*Your instructions:* The records below are to be reproduced exactly, and no picture should appear in the copy.

*Provided information:*
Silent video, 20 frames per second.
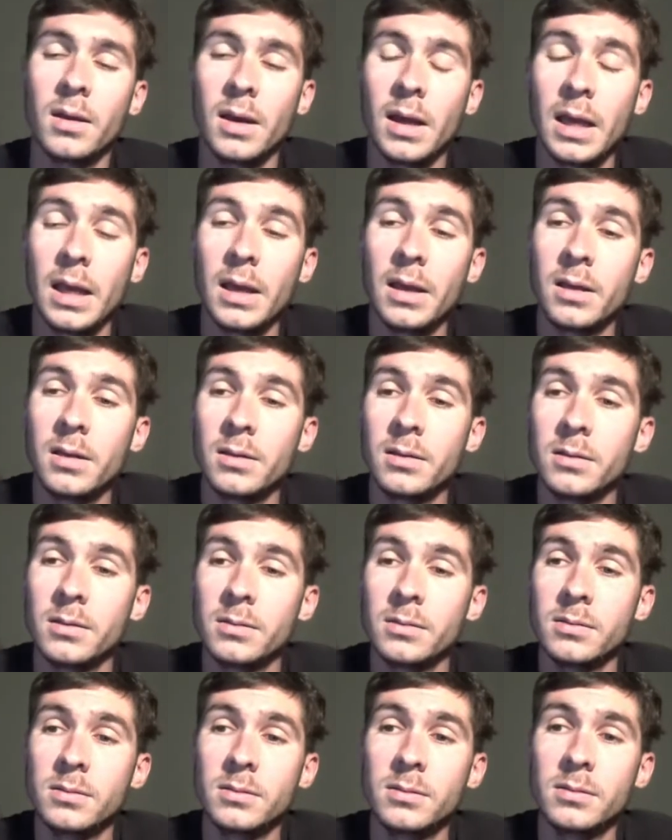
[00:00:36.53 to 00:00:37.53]
And
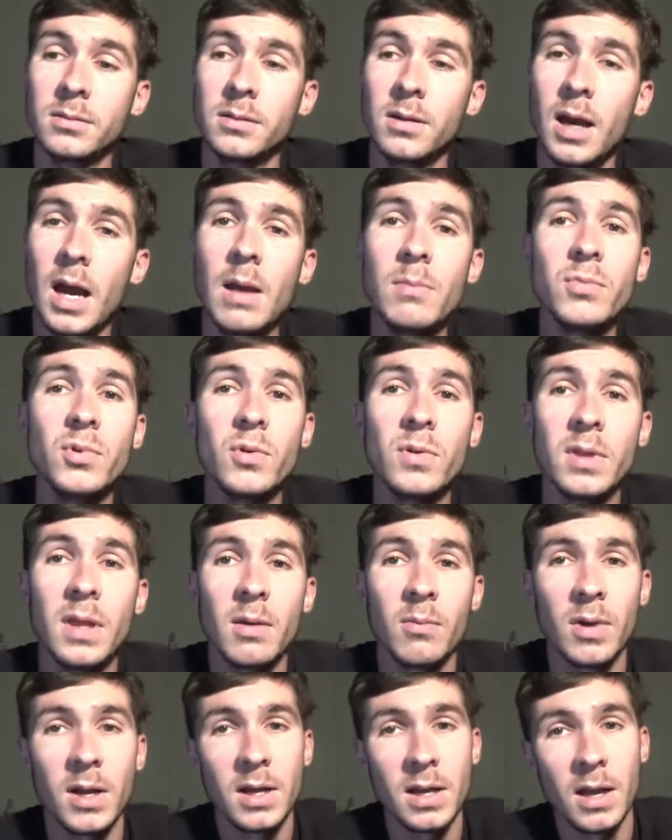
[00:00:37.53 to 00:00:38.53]
I'm doing
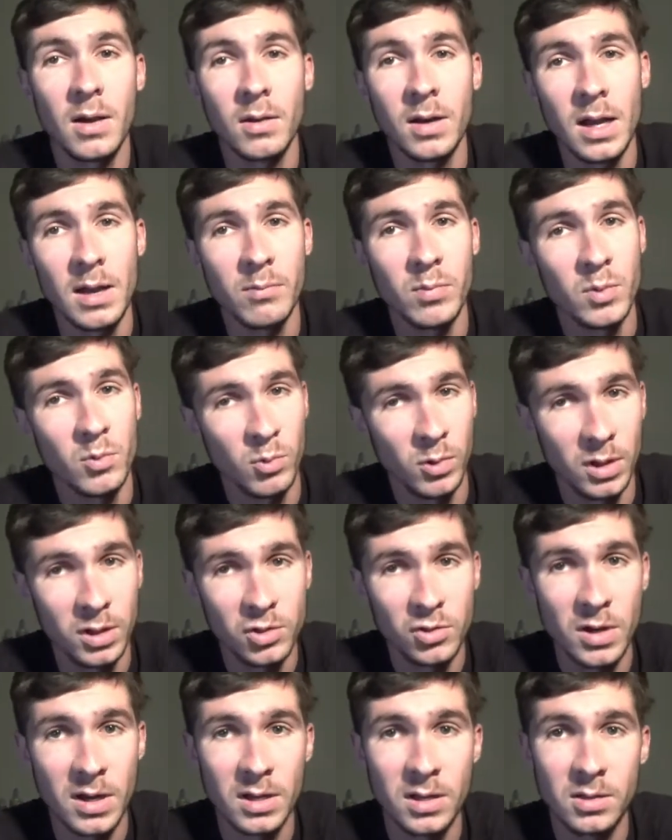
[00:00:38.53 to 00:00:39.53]
that right now, and I've been really
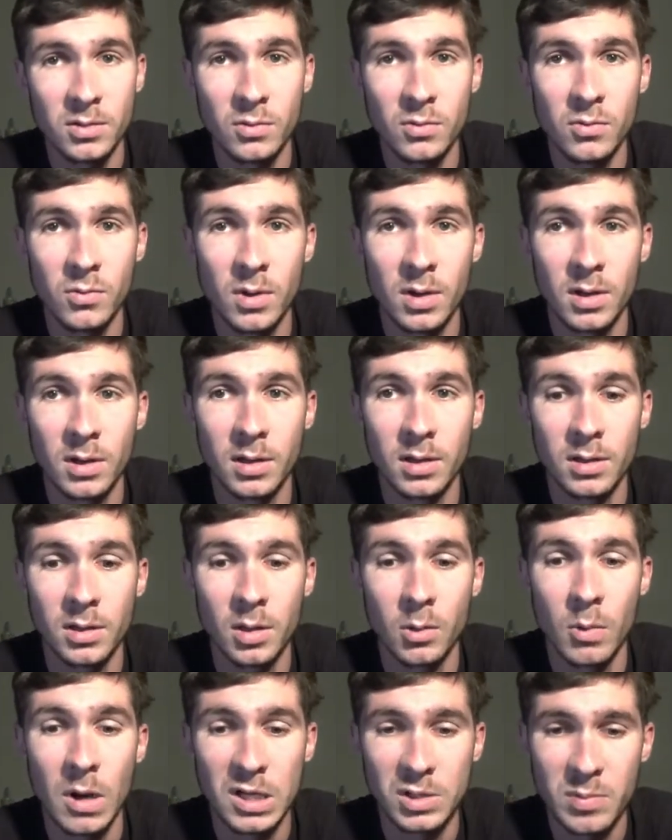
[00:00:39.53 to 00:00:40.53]
trying to, uh, you
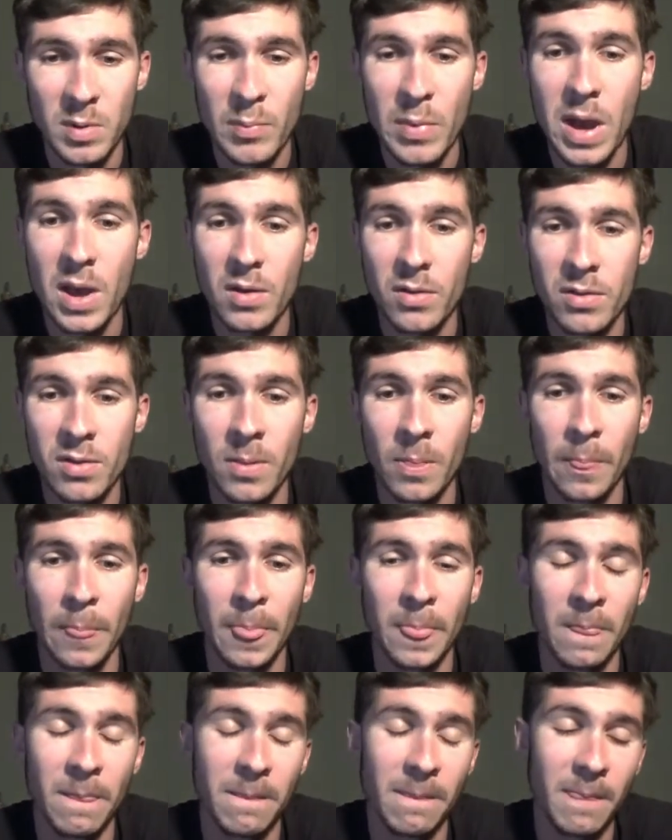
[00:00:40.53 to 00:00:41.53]
know, watch my mouth.
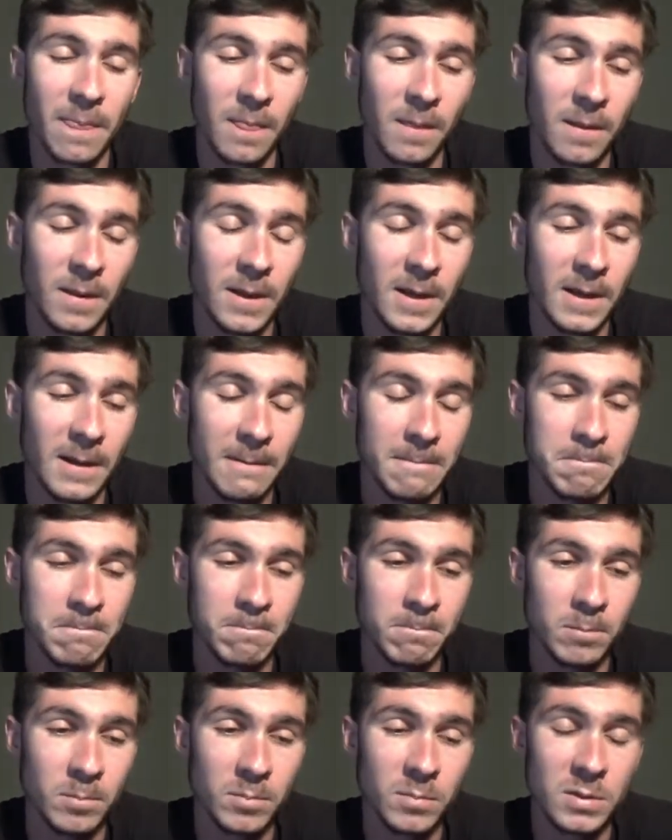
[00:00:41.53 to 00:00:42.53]

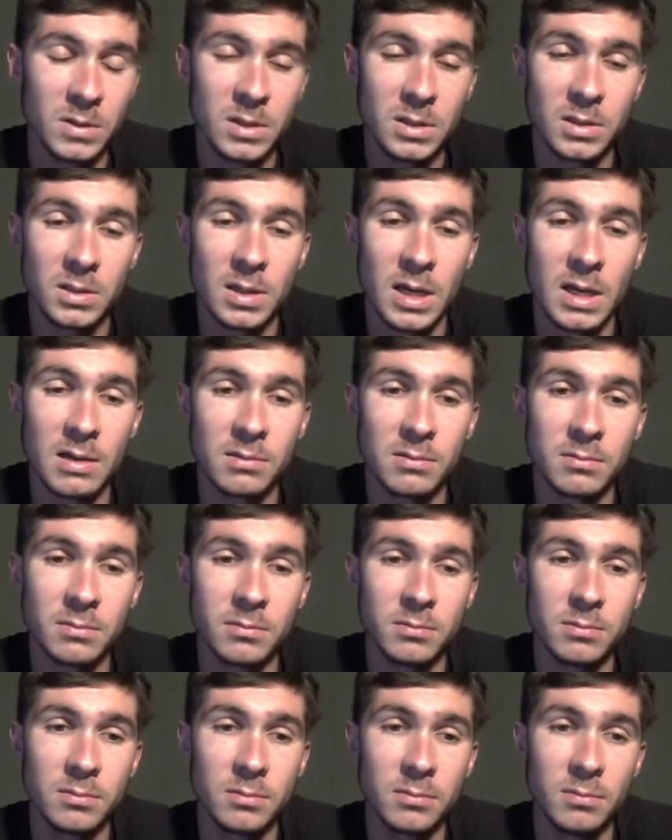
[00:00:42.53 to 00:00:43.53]
Um, to not,
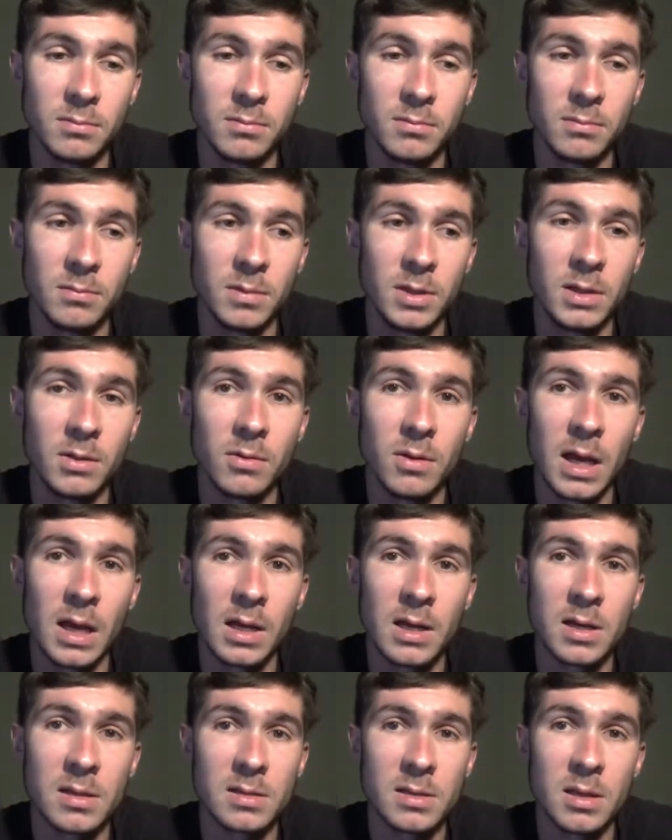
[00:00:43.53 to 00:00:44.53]
you know,
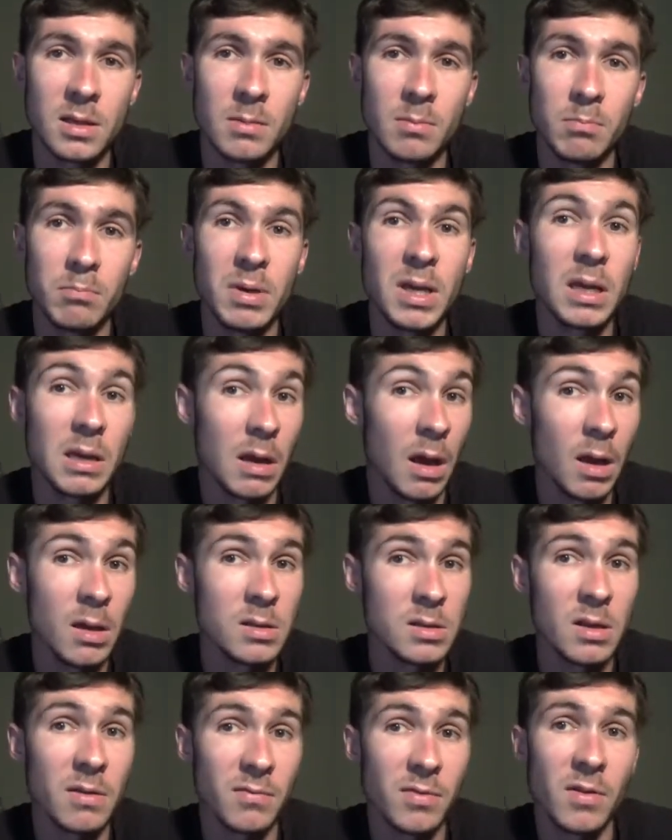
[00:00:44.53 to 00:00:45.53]
not cussing it,
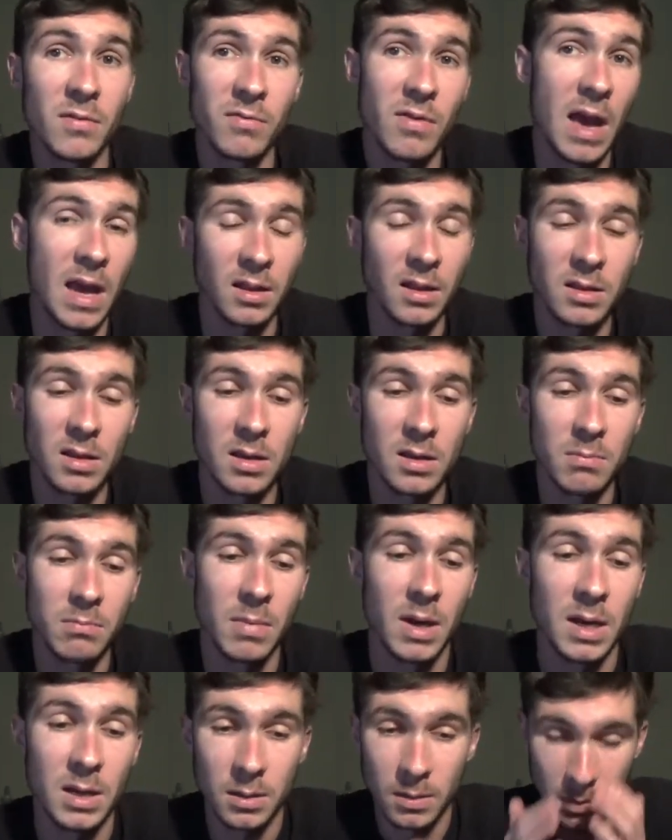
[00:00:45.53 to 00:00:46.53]
because of the fact that it
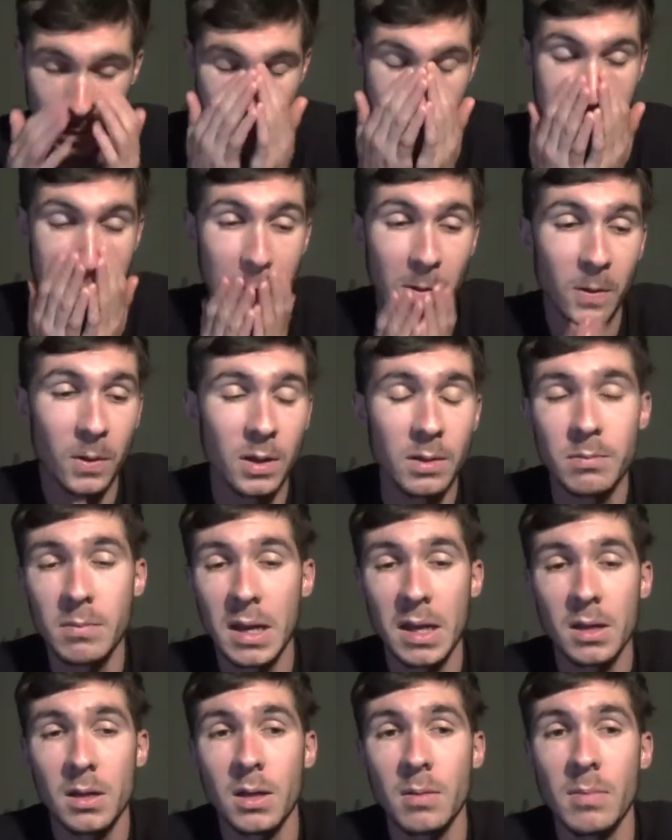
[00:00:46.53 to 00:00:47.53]
might, you know, it
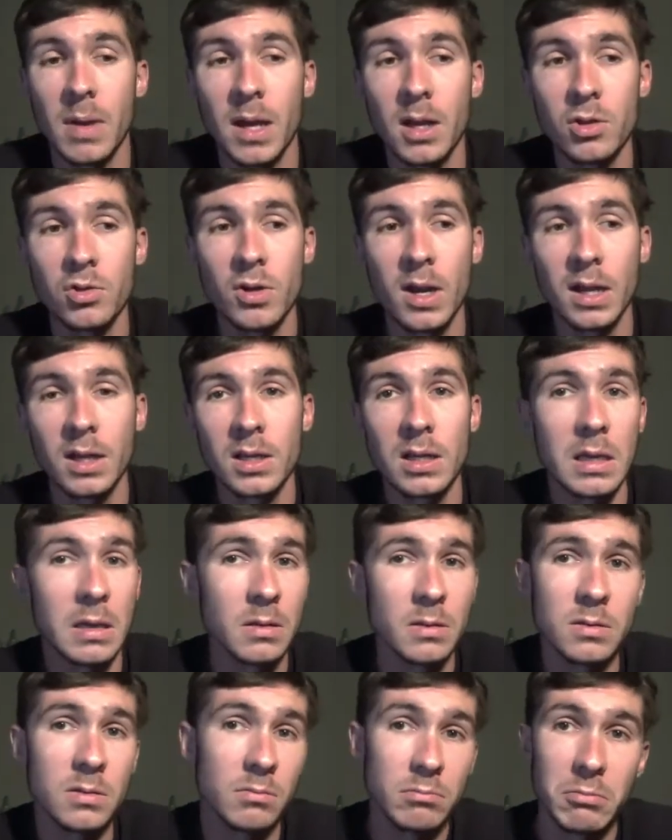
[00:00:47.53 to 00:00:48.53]
might, it might attract
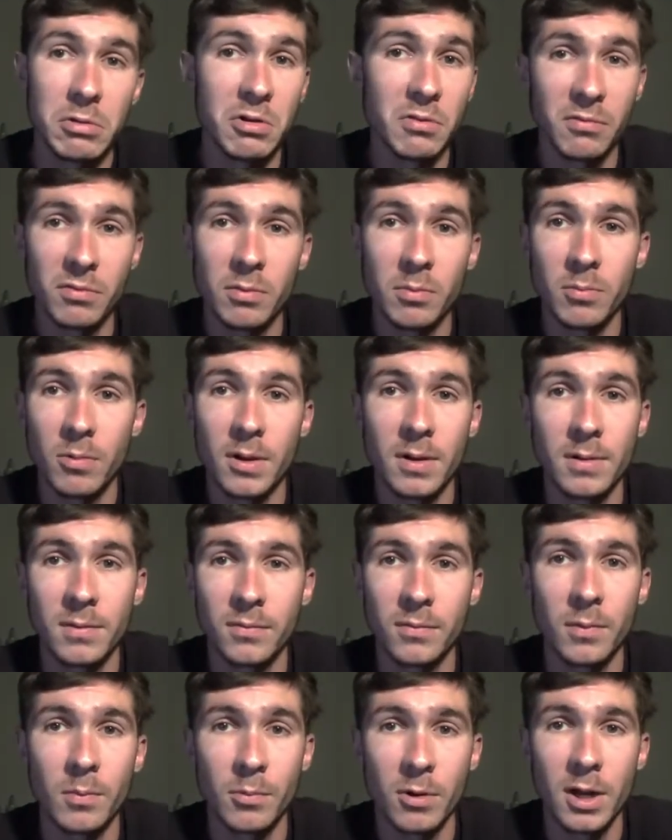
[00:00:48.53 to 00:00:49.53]
kids, you know, from what,
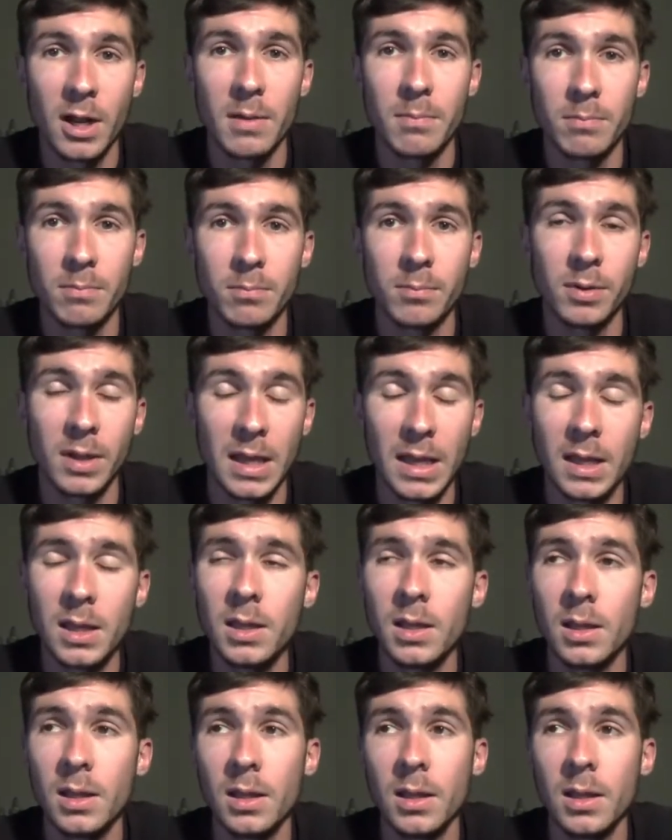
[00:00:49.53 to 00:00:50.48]
from what I'm playing.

*Task solution:*
Silent video, 20 frames per second.
[00:00:36.53 to 00:00:37.53]
And
[00:00:37.53 to 00:00:38.53]
I'm doing
[00:00:38.53 to 00:00:39.53]
that right now, and I've been really
[00:00:39.53 to 00:00:40.53]
trying to, uh, you
[00:00:40.53 to 00:00:41.53]
know, watch my mouth.
[00:00:41.53 to 00:00:42.53]

[00:00:42.53 to 00:00:43.53]
Um, to not,
[00:00:43.53 to 00:00:44.53]
you know,
[00:00:44.53 to 00:00:45.53]
not cussing it,
[00:00:45.53 to 00:00:46.53]
because of the fact that it
[00:00:46.53 to 00:00:47.53]
might, you know, it
[00:00:47.53 to 00:00:48.53]
might, it might attract
[00:00:48.53 to 00:00:49.53]
kids, you know, from what,
[00:00:49.53 to 00:00:50.48]
from what I'm playing.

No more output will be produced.